- _Extracted records_
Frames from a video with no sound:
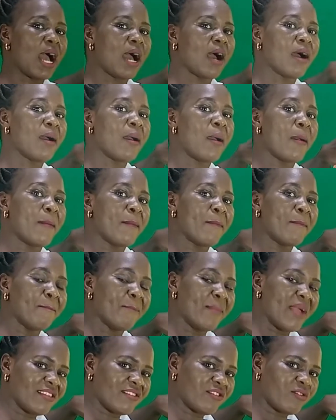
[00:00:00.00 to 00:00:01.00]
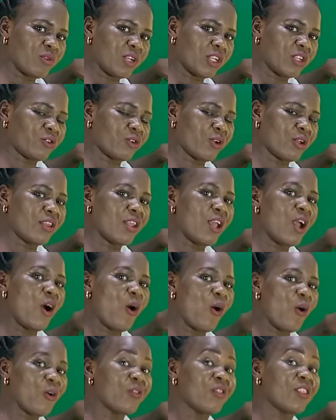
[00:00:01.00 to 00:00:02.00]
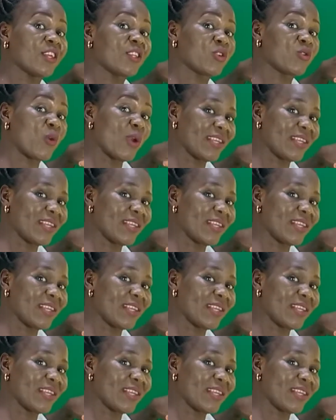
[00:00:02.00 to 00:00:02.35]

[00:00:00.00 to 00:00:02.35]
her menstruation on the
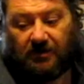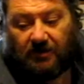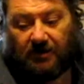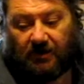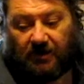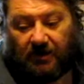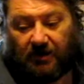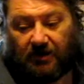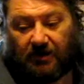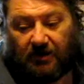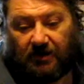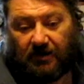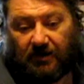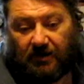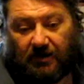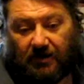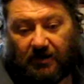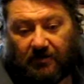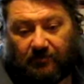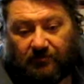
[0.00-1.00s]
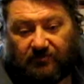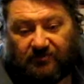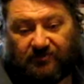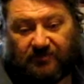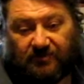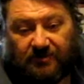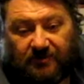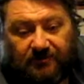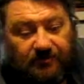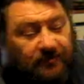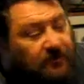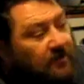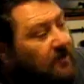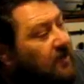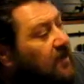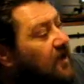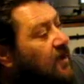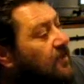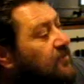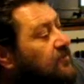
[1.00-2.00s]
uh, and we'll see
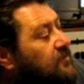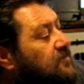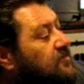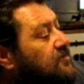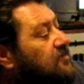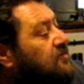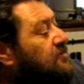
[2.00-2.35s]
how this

- _Task directions_
Reproduce every entry exactly, but omit each picture.

- _Response_
Frames from a video with no sound:
[00:00:00.00 to 00:00:01.00]
[00:00:01.00 to 00:00:02.00]
[00:00:02.00 to 00:00:02.35]

[00:00:00.00 to 00:00:02.35]
her menstruation on the
[0.00-1.00s]
[1.00-2.00s]
uh, and we'll see
[2.00-2.35s]
how this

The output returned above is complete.